Saved entries

========

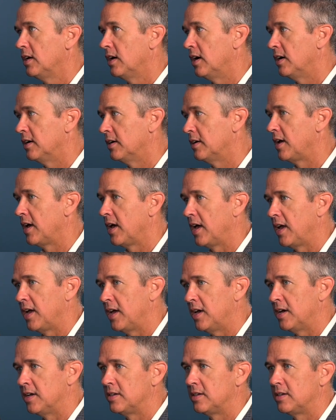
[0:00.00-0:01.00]

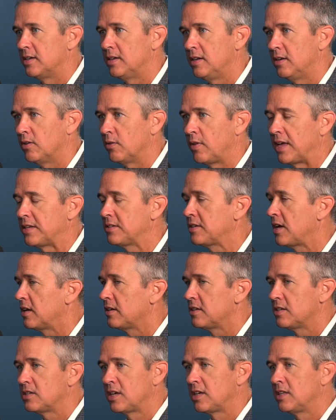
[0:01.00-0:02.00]
And that's not
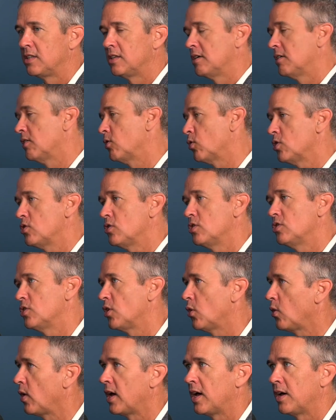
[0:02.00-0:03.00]
to say that Christians
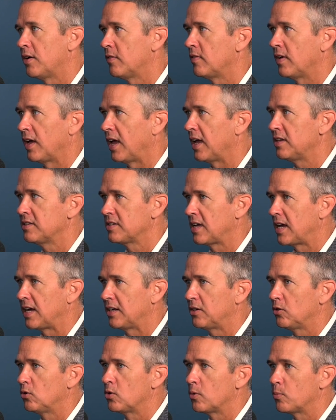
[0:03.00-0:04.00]
don't have
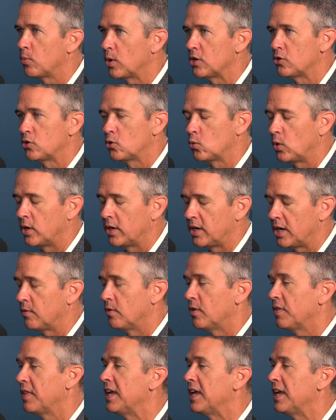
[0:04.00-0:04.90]
anxiety or depression or whatever.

========

= WHAT IS REQUIRED =
Exclude the images and output the lines above exactly.

= TASK RESPONSE =
[0:00.00-0:01.00]

[0:01.00-0:02.00]
And that's not
[0:02.00-0:03.00]
to say that Christians
[0:03.00-0:04.00]
don't have
[0:04.00-0:04.90]
anxiety or depression or whatever.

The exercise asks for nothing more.